From the line holding "[0:10.74-0:11.78]" through the line holding "[0:15.95-0:16.99]" below, write out every line exactly; include both of those lines and drop the pictures.

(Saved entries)
'''

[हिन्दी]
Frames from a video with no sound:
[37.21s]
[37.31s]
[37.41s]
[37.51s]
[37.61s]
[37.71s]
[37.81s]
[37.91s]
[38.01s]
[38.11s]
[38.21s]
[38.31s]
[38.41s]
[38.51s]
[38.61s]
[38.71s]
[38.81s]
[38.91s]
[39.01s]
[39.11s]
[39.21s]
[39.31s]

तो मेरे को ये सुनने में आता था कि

'''
'''

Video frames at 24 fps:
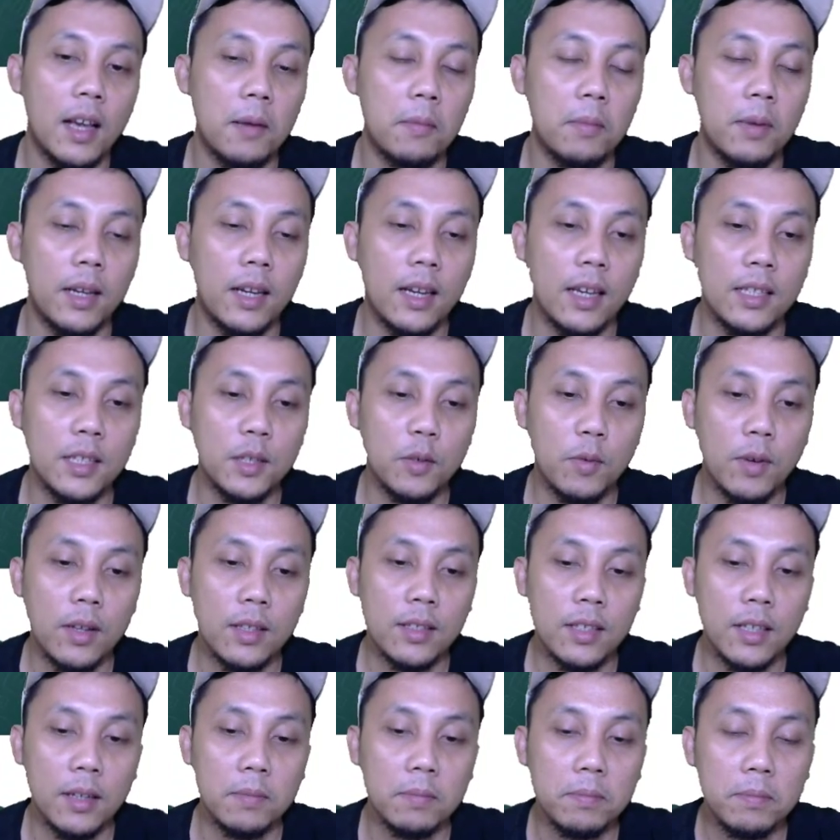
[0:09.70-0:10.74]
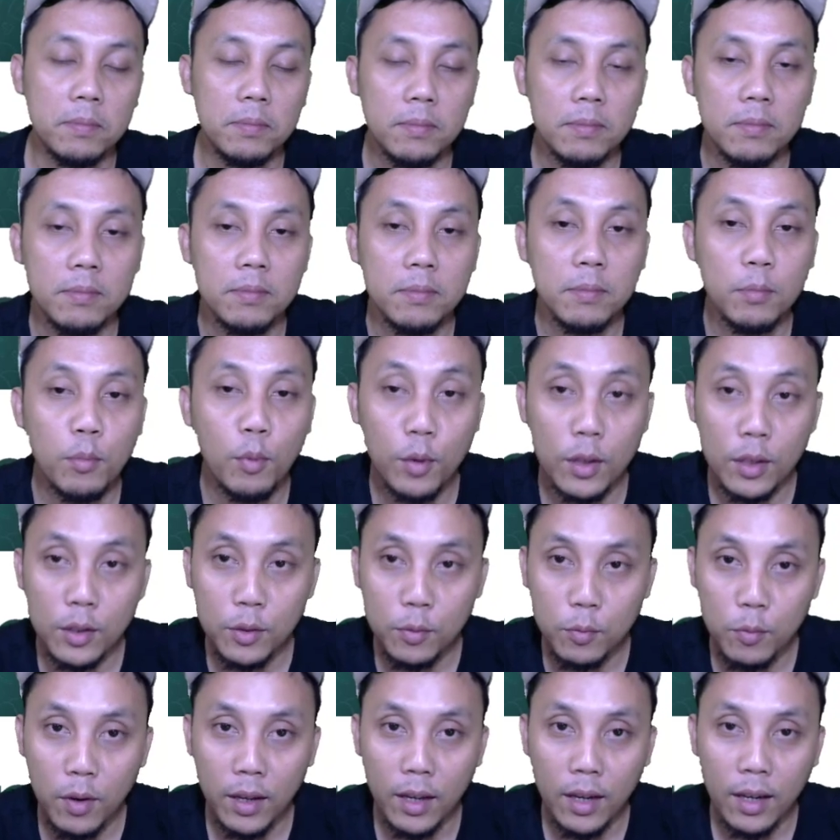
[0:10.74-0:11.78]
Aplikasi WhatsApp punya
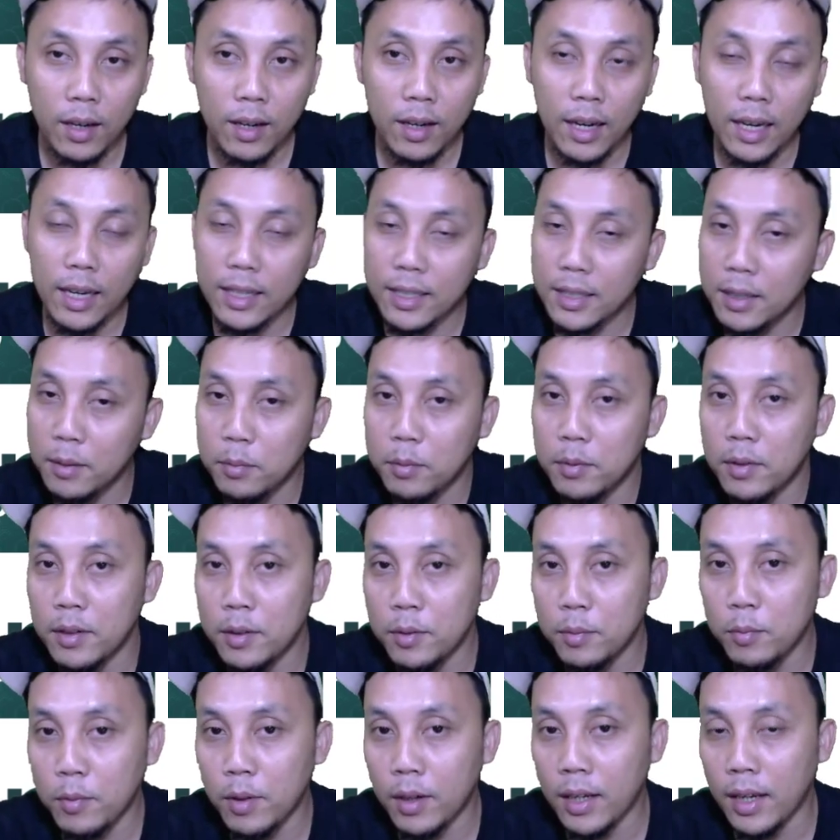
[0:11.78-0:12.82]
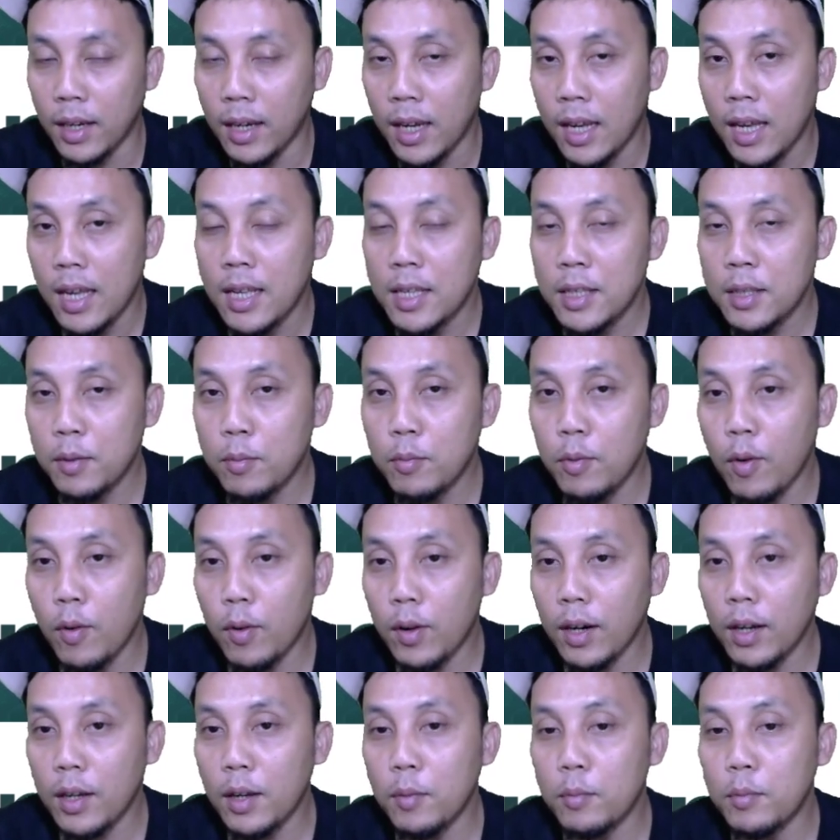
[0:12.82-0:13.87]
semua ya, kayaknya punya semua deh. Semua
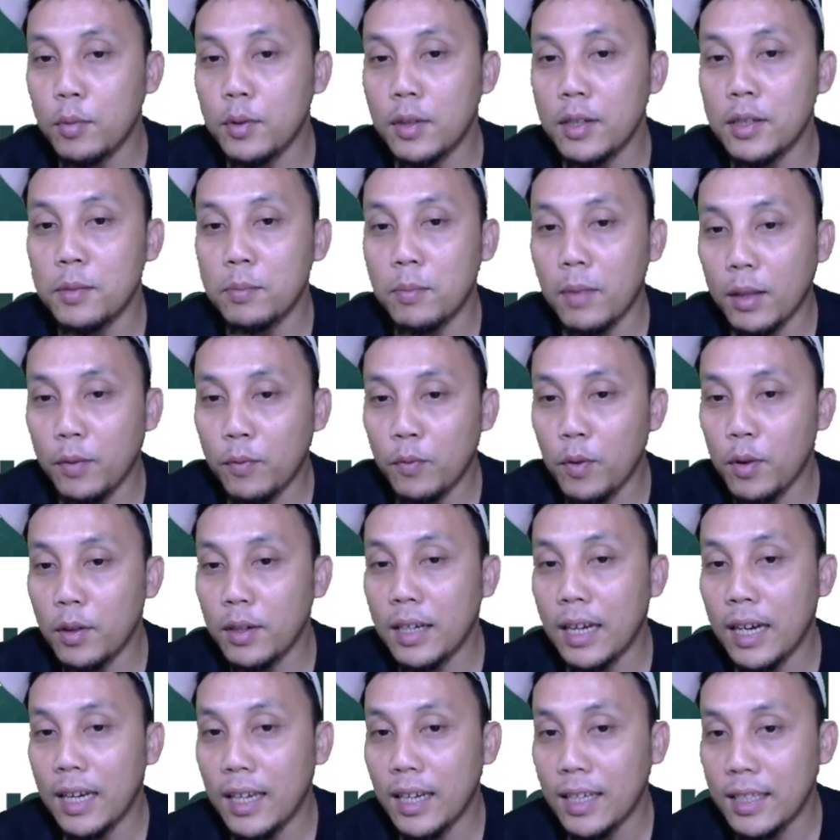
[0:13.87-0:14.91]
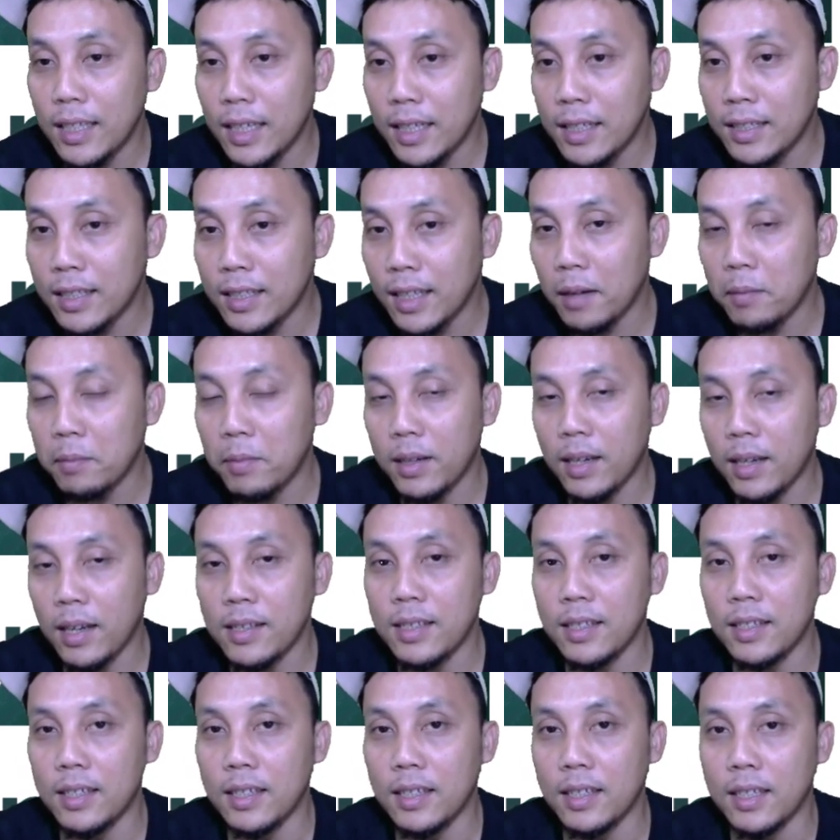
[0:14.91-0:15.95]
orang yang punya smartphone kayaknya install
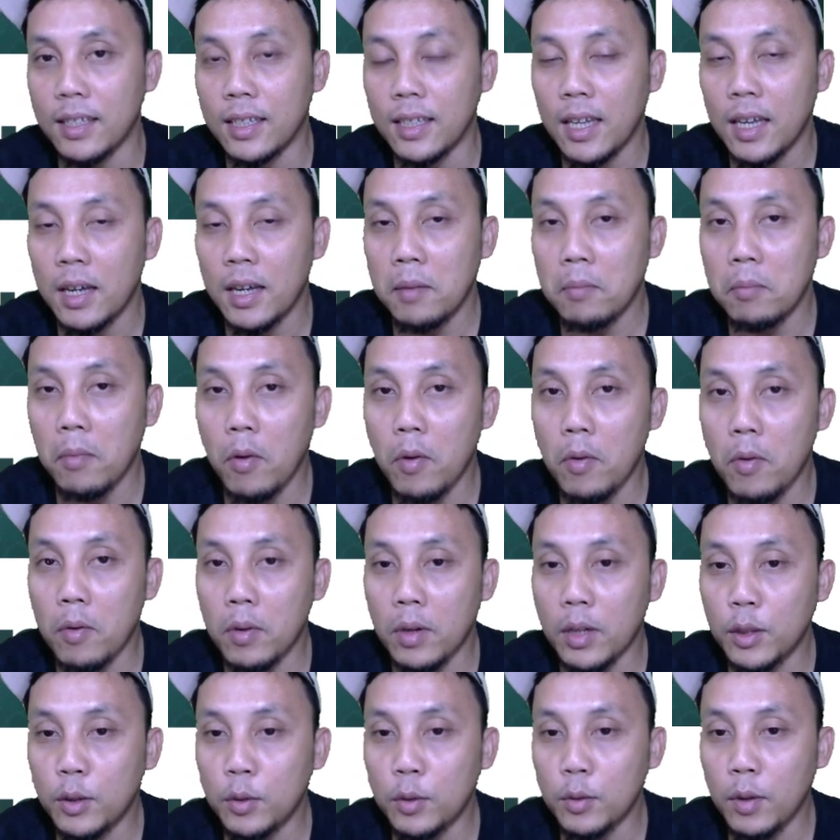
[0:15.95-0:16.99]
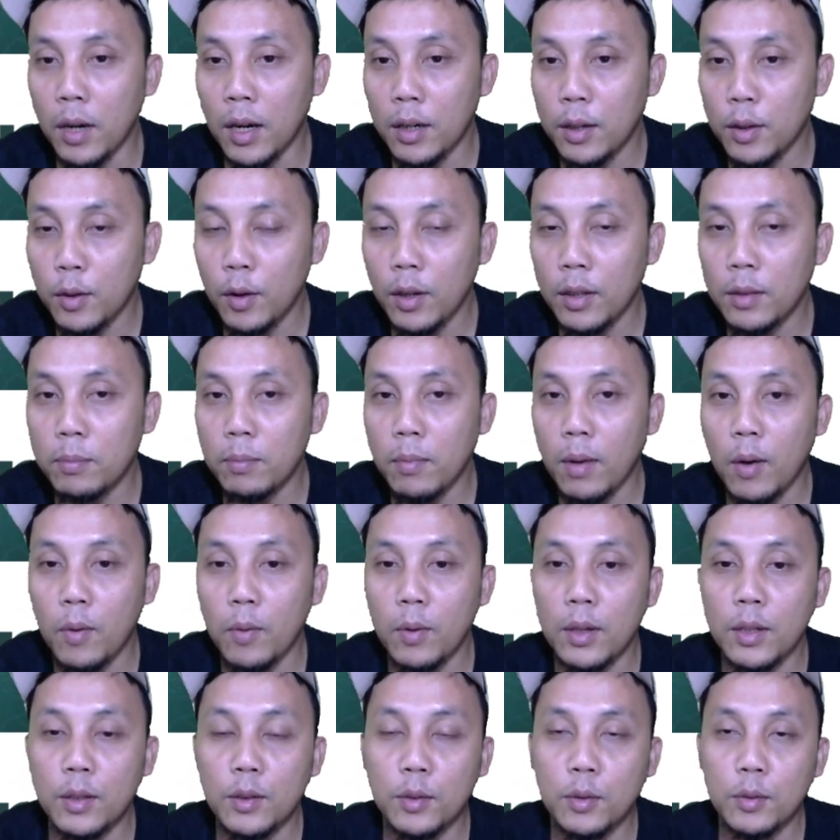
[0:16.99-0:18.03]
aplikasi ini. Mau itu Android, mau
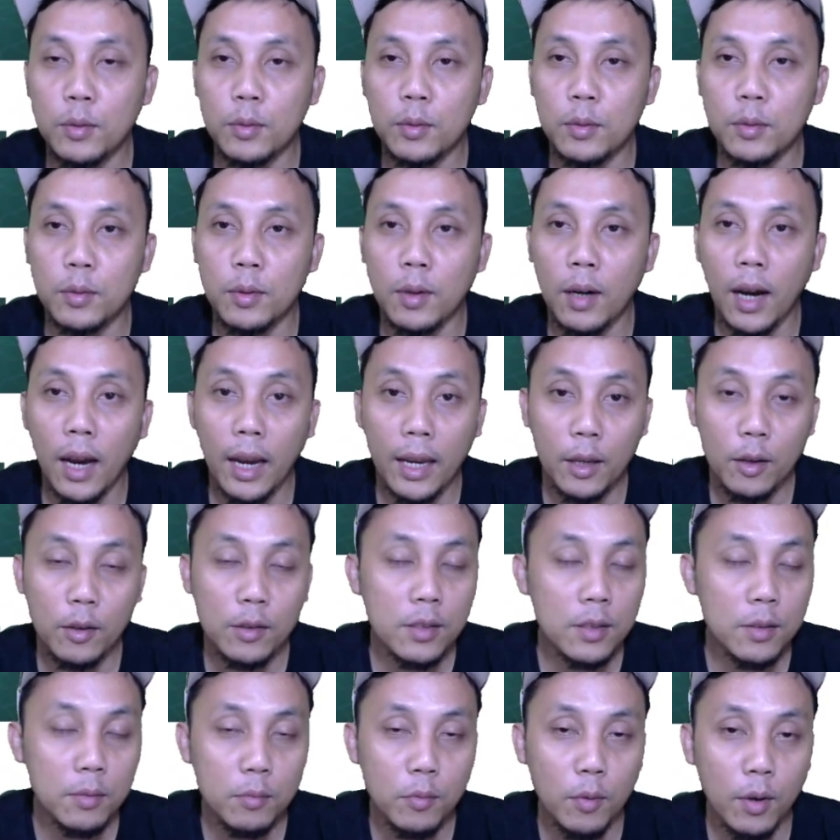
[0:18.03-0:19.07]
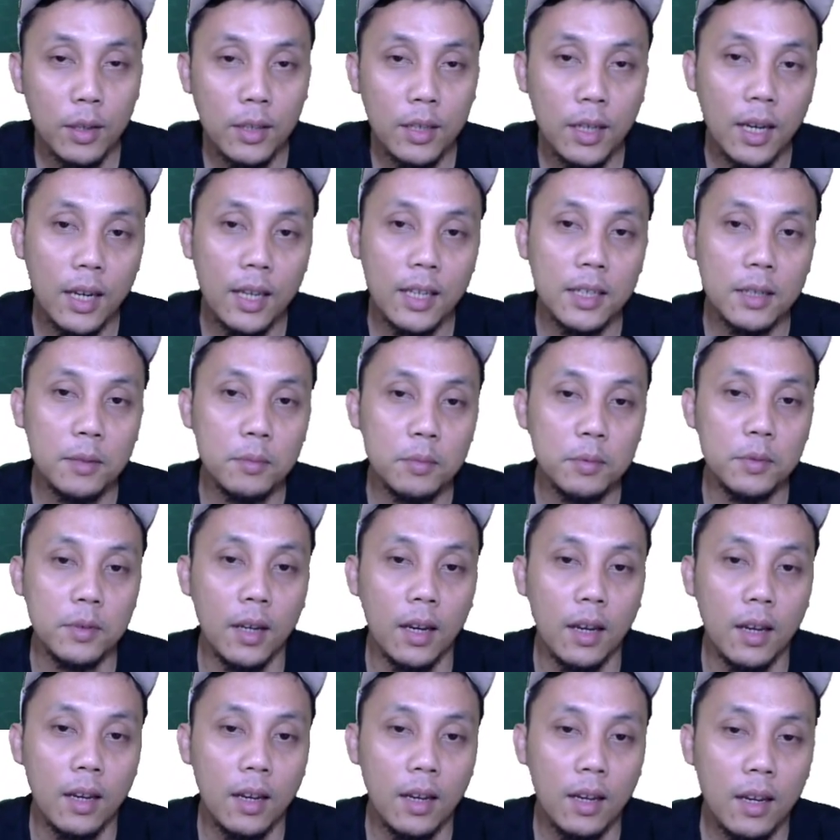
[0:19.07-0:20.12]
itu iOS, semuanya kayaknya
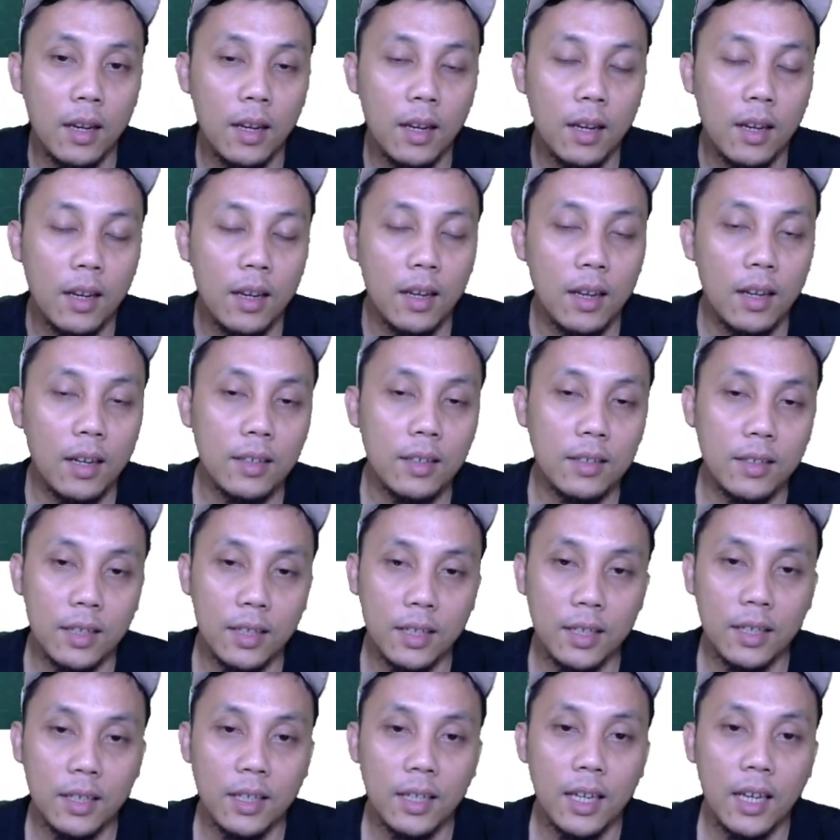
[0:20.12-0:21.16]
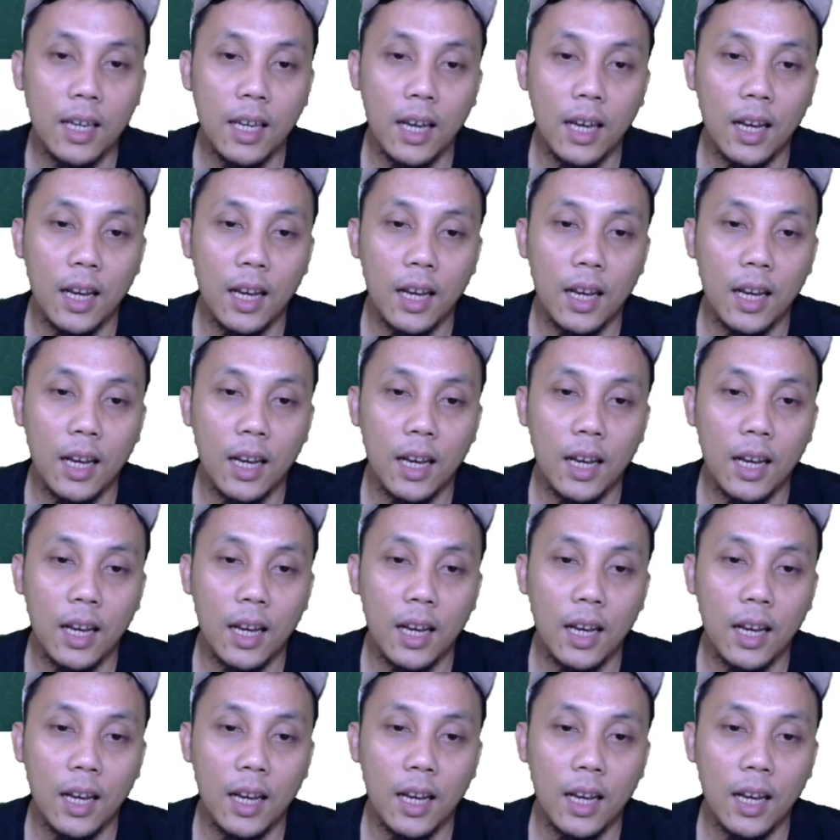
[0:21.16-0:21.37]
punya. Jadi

'''

| Task output |
[0:10.74-0:11.78]
Aplikasi WhatsApp punya
[0:11.78-0:12.82]
[0:12.82-0:13.87]
semua ya, kayaknya punya semua deh. Semua
[0:13.87-0:14.91]
[0:14.91-0:15.95]
orang yang punya smartphone kayaknya install
[0:15.95-0:16.99]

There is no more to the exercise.